NEW YORK (CNN/Money) -
My colleague Adam Lashinsky raised an interesting question in a CNN/Money column he wrote on Blockbuster last week. He noted that a private-equity group was thinking about buying Blockbuster by borrowing heavily and then paying off the debt with Blockbuster's own ample cash flow.
Then Lashinsky asks, "If this formula is so easy, why doesn't Blockbuster just do it itself?" (see the column here)
That's a good question. And more to the point, why don't investors zero in on stocks trading at low price/cash-flow ratios? Even if those companies don't literally repurchase all their stock and recapitalize, they have other ways they can use their cash flow to accelerate their growth.
With interest rates so low today, any price/cash-flow ratio below 12 could indicate that a stock is a bargain. There doesn't even have to be an actual acquirer in the wings.
The company itself can use its surplus cash flow to steadily buy back stock, make selective acquisitions aimed at speeding up its earnings growth or simply raise the dividend.
There are a few things to watch out for, however. The company shouldn't have so much debt already that it can't borrow further. Its cash flow should come from continuing operations -- not one-time gains -- and be highly predictable. There should be no accounting questions. Nor should the company's profits be vulnerable to some single adverse event.
With those caveats in mind, I've examined the companies I track (see the Sivy 70) to see how they measure up against a cash-flow benchmark.
Of the nine stocks with cash-flow multiples below 11, three are financials -- Washington Mutual (WM), J.P. Morgan Chase (JPM) and Bank of America (BAC).
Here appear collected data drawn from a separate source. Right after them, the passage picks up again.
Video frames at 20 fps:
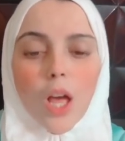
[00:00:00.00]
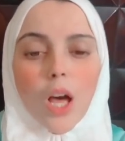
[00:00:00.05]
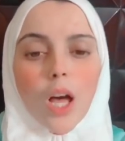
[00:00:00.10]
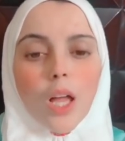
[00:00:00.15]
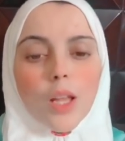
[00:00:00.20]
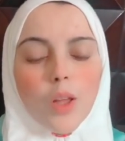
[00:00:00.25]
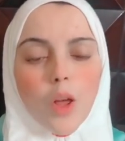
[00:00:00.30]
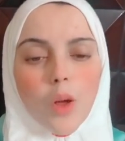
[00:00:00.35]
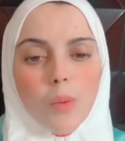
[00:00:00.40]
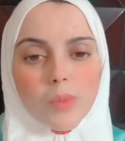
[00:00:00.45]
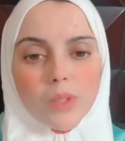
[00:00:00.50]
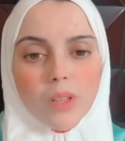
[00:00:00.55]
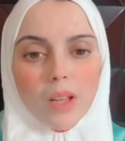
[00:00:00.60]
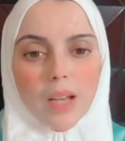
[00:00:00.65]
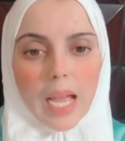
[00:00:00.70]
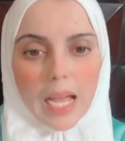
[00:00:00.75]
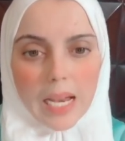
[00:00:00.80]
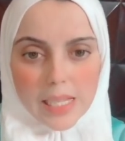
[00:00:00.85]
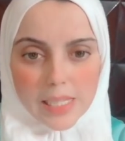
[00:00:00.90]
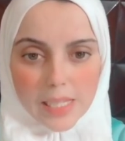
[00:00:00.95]
اللهم
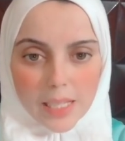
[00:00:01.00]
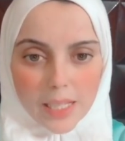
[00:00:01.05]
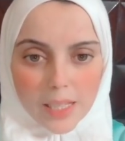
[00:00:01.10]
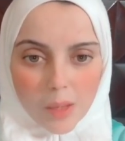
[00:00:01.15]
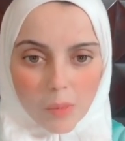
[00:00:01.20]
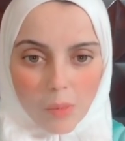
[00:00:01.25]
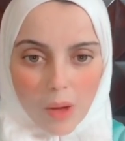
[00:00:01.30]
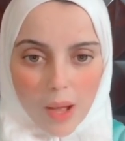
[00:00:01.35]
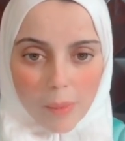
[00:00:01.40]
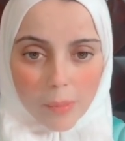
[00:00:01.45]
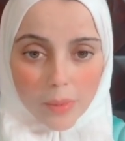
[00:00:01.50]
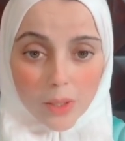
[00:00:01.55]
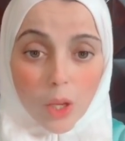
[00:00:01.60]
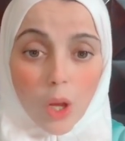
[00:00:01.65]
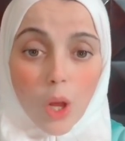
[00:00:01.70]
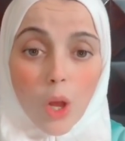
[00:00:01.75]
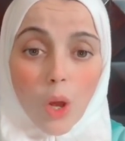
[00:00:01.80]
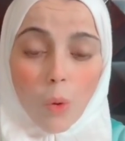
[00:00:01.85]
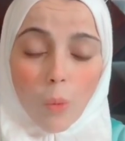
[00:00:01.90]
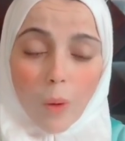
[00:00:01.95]
صل على سيدنا محمد
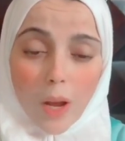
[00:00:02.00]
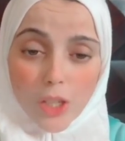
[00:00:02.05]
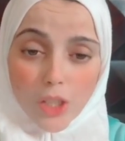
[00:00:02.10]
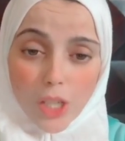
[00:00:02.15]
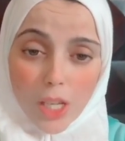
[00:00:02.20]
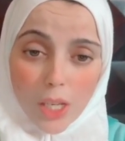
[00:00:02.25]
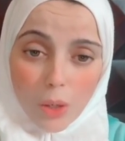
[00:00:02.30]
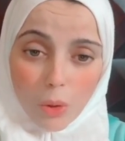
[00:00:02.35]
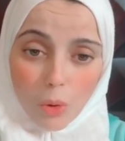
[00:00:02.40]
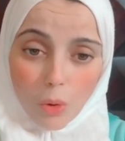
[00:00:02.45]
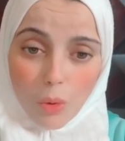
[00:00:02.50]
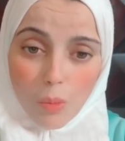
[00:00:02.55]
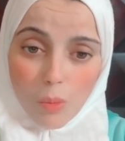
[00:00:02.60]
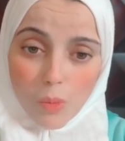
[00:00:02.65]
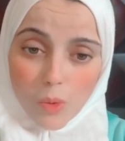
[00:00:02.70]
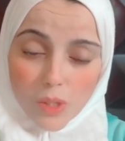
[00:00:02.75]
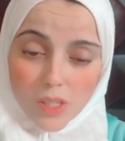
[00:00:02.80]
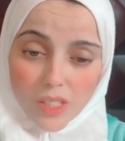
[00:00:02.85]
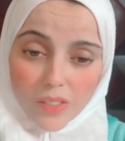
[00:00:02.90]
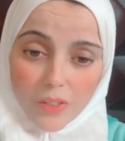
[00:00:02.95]
وعشان نكون
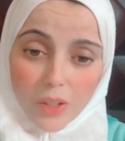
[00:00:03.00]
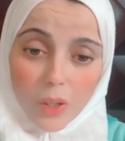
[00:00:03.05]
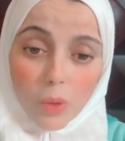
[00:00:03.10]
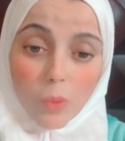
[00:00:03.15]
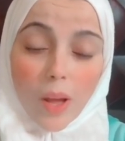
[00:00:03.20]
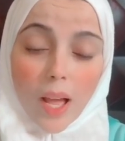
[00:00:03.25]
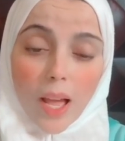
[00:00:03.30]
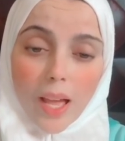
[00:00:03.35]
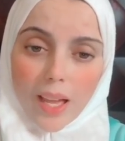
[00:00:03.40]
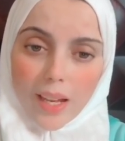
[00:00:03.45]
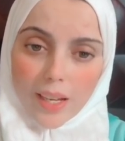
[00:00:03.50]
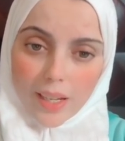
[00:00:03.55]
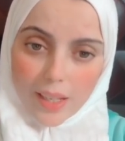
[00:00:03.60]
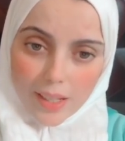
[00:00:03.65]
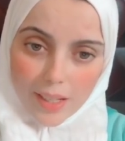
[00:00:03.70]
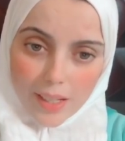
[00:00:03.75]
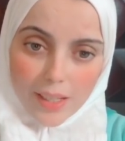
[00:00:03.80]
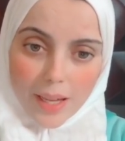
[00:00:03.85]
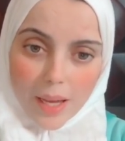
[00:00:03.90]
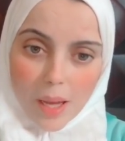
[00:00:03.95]
منصفين
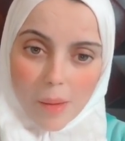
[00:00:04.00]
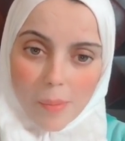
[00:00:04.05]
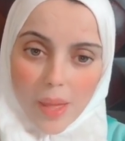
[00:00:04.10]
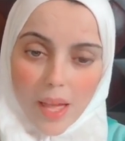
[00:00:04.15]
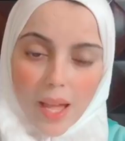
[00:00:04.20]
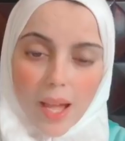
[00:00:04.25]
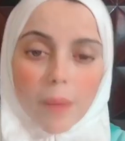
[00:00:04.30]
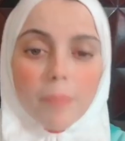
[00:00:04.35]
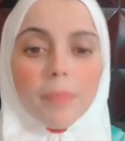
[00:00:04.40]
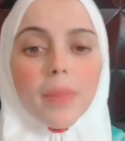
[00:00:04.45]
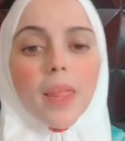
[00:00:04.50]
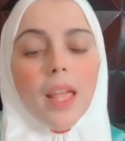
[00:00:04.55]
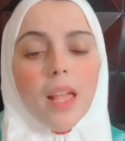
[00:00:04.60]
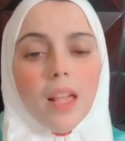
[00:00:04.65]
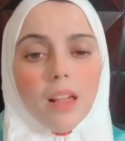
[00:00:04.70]
وحقانيين يا جماعه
And MBNA (KRB) just misses the cutoff. These depressed valuations stand to reason: all these stocks are vulnerable to a rise in interest rates and their low prices reflect that risk. Even so, they look undervalued by many measures.
Two energy stocks make the list -- Anadarko Petroleum (APC) and Exxon Mobil (XOM). They both are exposed to swings in oil prices. But as I noted two weeks ago, Anadarko looks like a great value (see 'Growth stocks on the cheap'). And some analysts believe the company will begin buying back stock. Exxon is a perfectly fine mainstream holding, although the company's production trends are unimpressive.
The four other stocks that look cheap by cash-flow measures are Union Pacific, Johnson Controls, Time Warner and FedEx.
Time Warner (TWX), owner of this Web site, has faced questions about its accounting. Were those questions resolved, the company's assets would be worth more than the current share price.
Auto parts maker Johnson Controls (JCI) and express shipper FedEx (FDX) both stand to be beneficiaries of an improving economy -- auto sales will likely increase and shipping this Christmas season will probably set a record. But neither stock is generating a lot of enthusiasm among analysts right now.
Union Pacific (UNP), by contrast, gets better ratings for timeliness as well as value. The largest railroad in North America is a straight play on Dow Theory -- in a recovery, an upturn in manufacturing is supposed to be quickly followed by an upturn in transportation stocks as newly made goods are shipped to customers. A few analysts have recently upgraded Union Pacific to outperform and the company recently raised its dividend 30 percent.